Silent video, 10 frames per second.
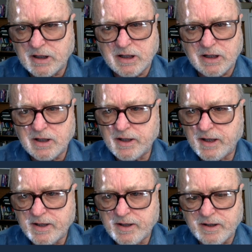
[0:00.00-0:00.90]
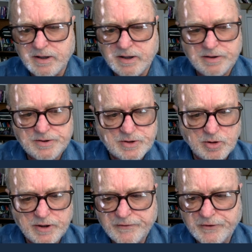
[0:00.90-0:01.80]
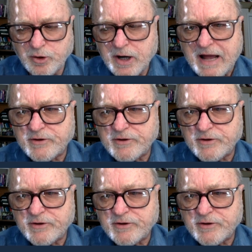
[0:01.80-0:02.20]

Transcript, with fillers: Uh, uh, so if you're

..........

WHAT TO DO =>
Excluding all pictures, reproduce the records exactly as they appear above.

RESPONSE =>
Silent video, 10 frames per second.
[0:00.00-0:00.90]
[0:00.90-0:01.80]
[0:01.80-0:02.20]

Transcript, with fillers: Uh, uh, so if you're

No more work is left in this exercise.